* The problem *
Copy every entry exactly, but skip the pictures.

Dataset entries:
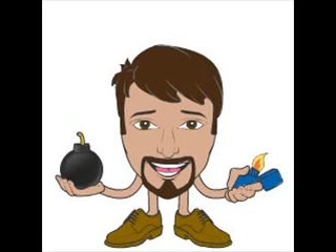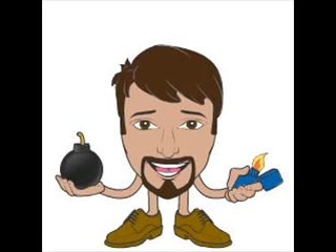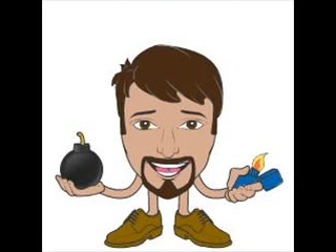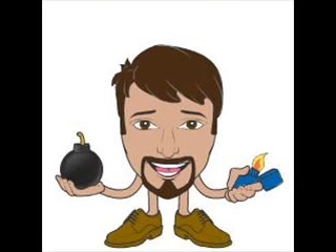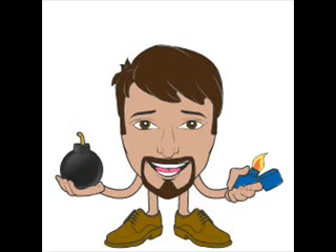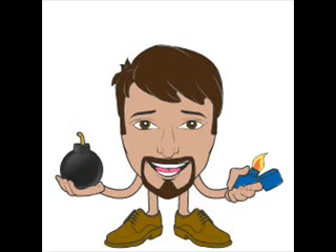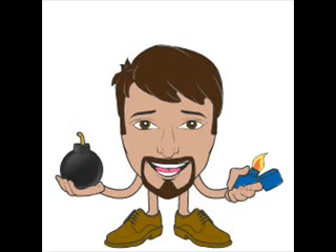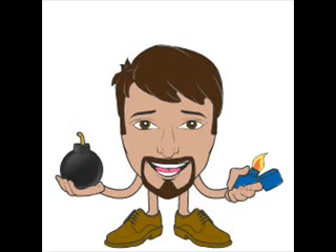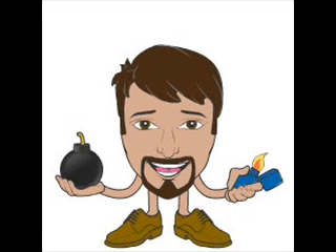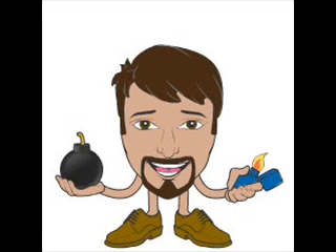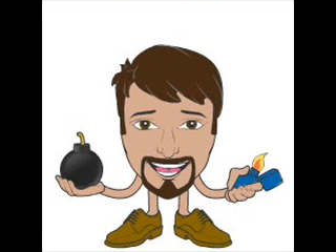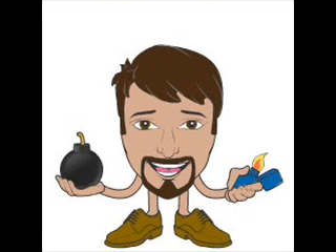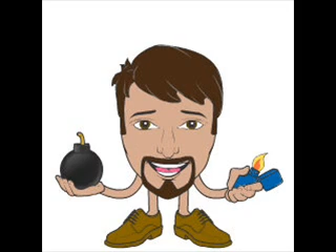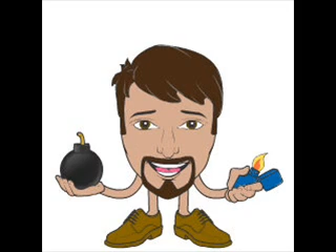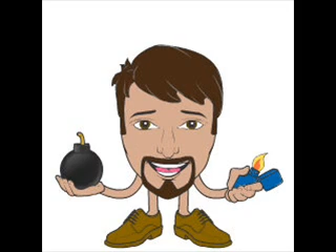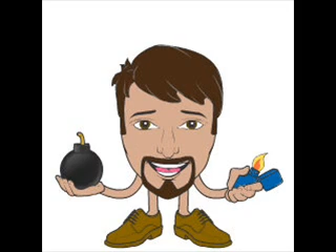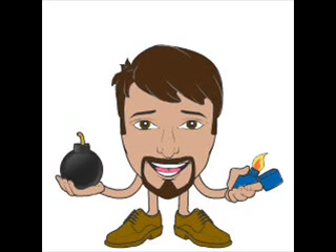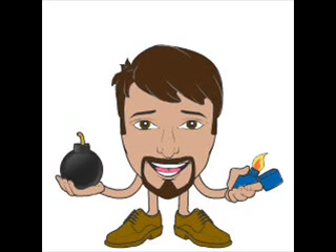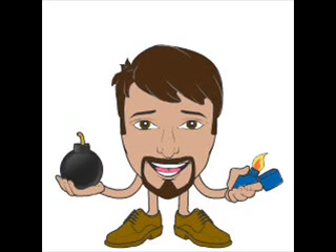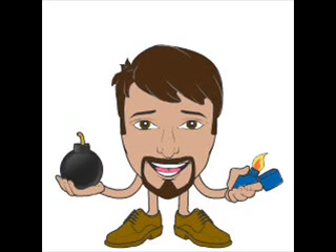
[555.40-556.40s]
a
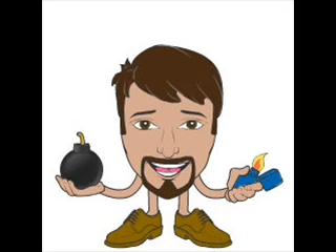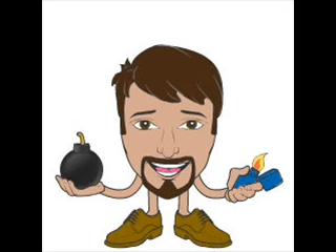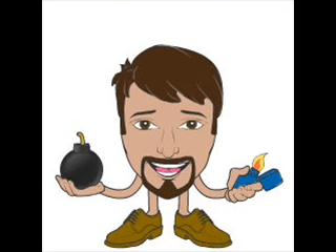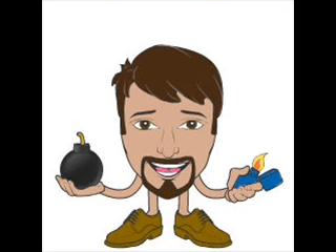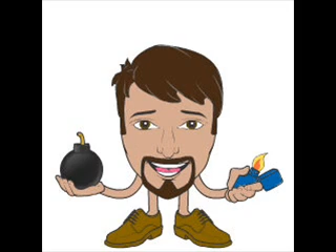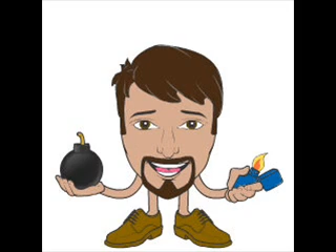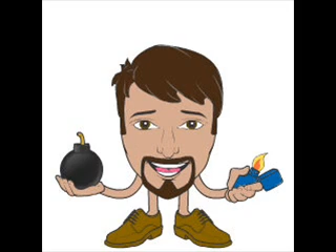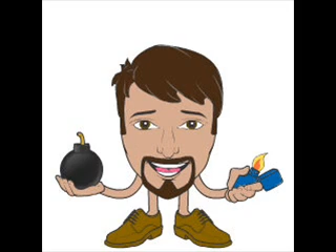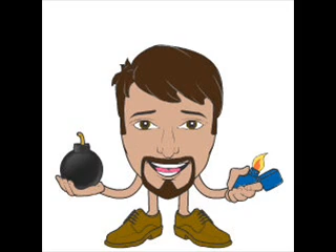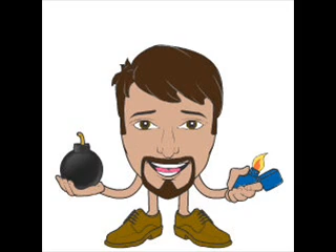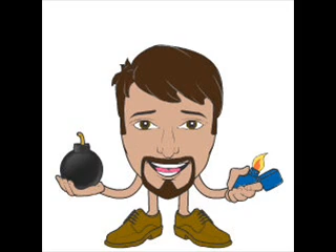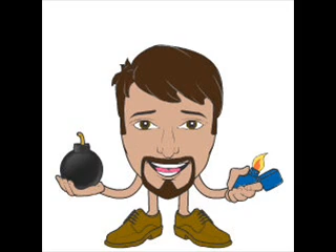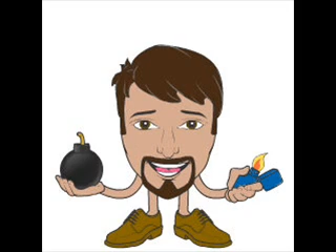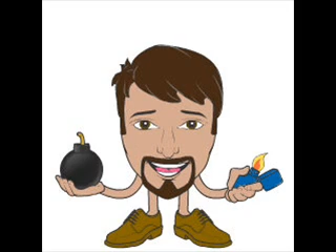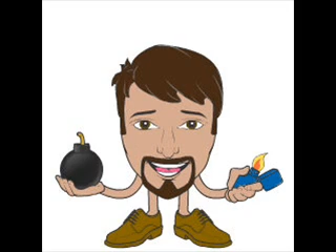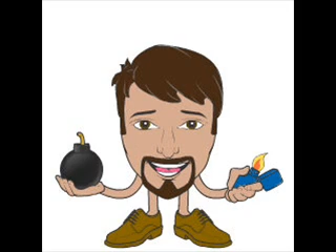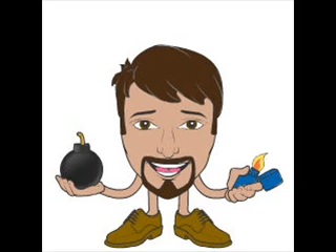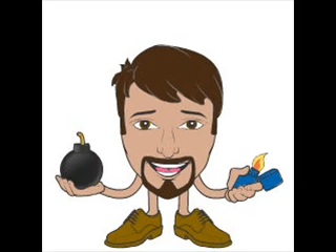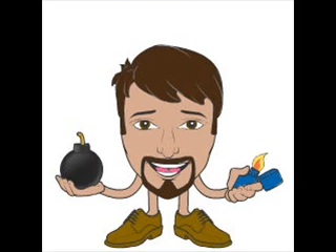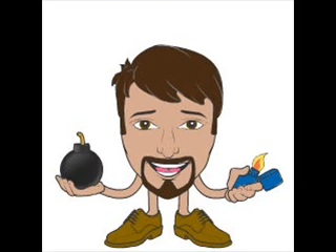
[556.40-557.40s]
personalization of an
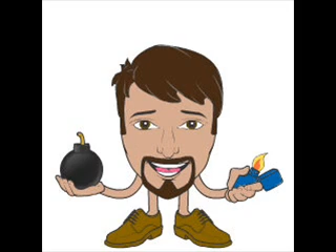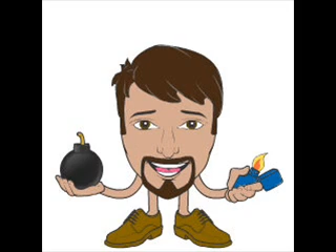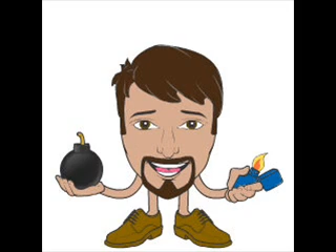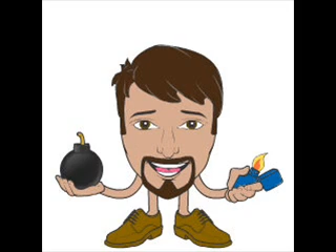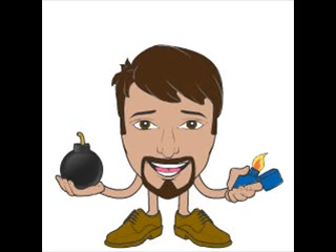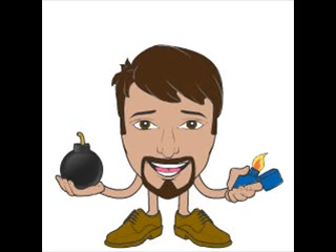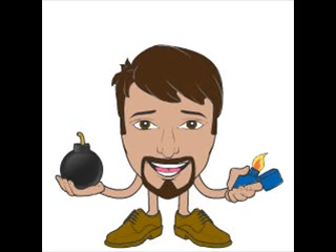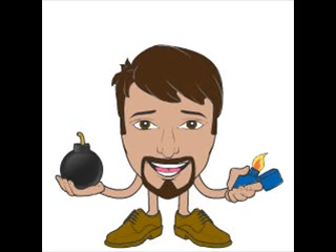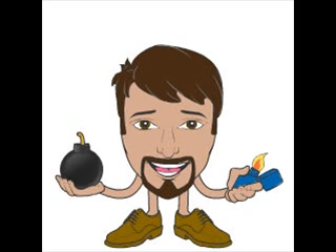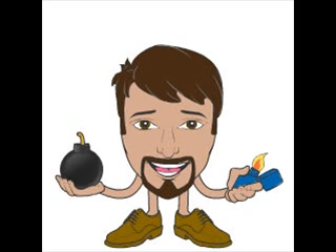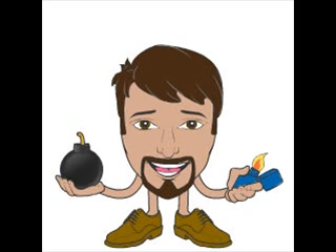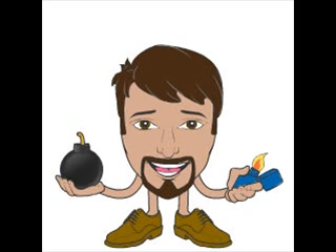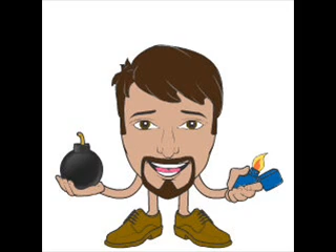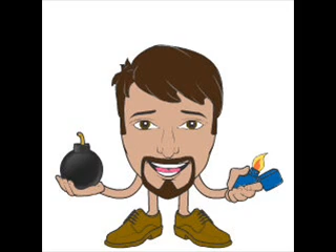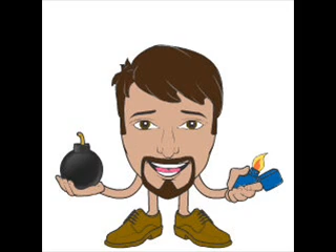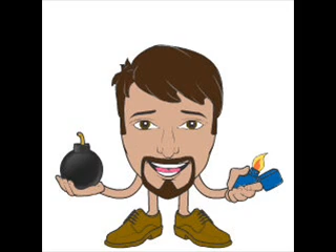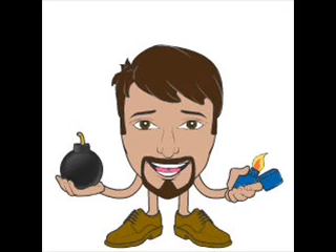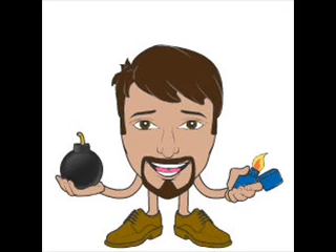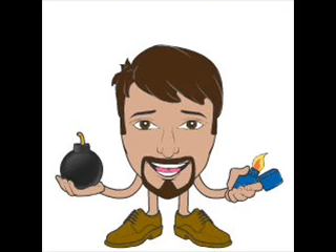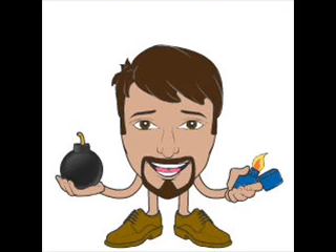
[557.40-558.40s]
opinion. Years
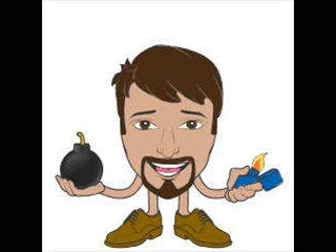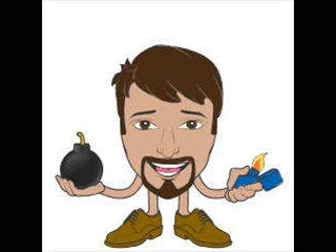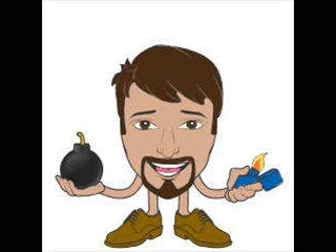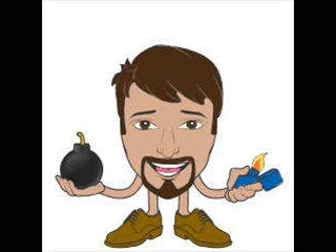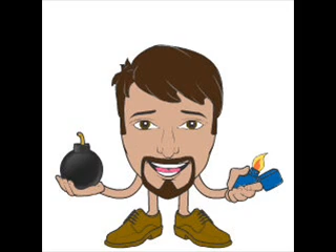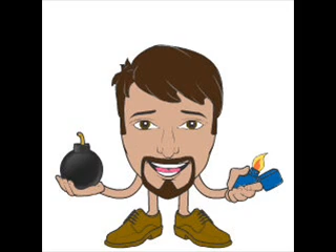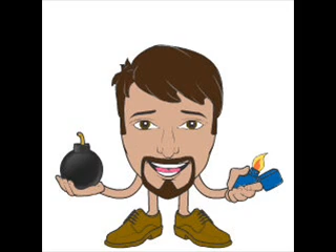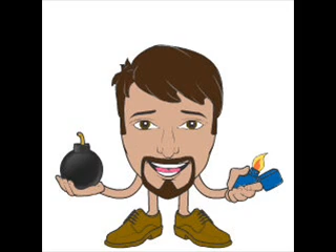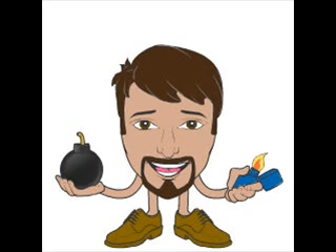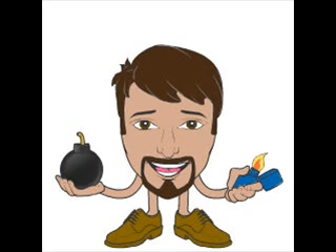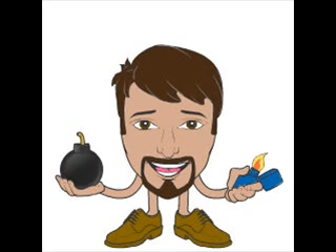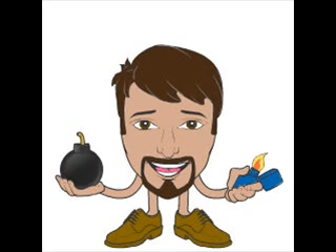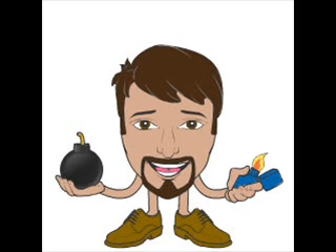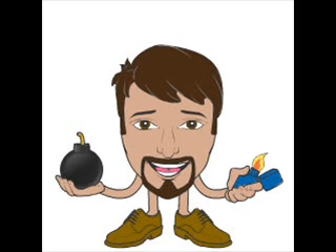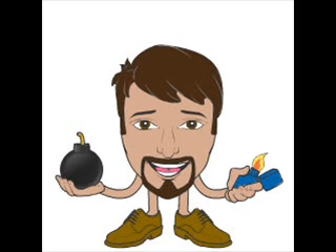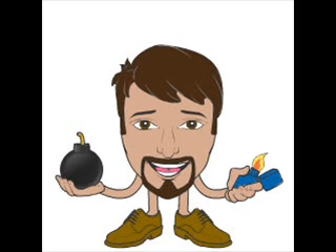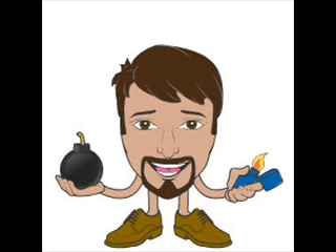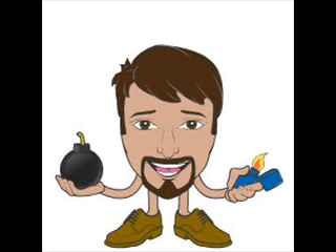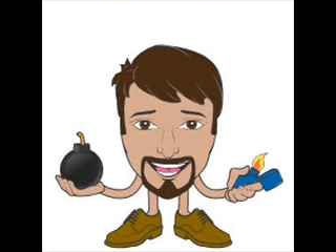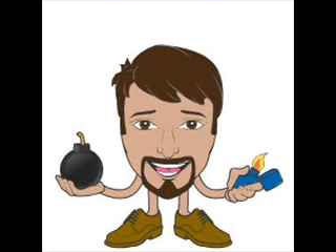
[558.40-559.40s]
ago, I would not be able to
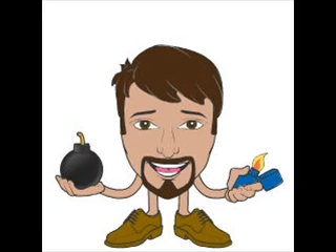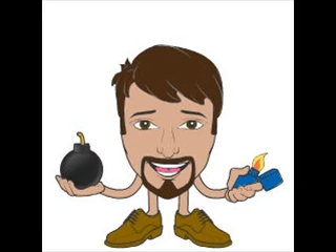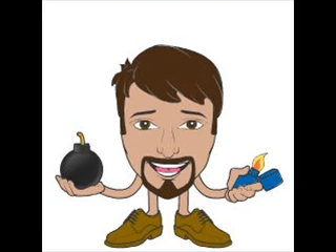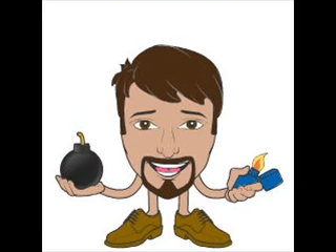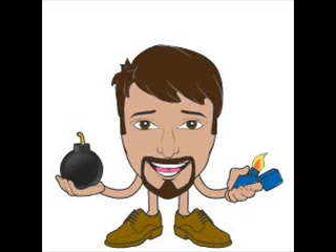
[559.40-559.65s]
do this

* Answer space *
[555.40-556.40s]
a
[556.40-557.40s]
personalization of an
[557.40-558.40s]
opinion. Years
[558.40-559.40s]
ago, I would not be able to
[559.40-559.65s]
do this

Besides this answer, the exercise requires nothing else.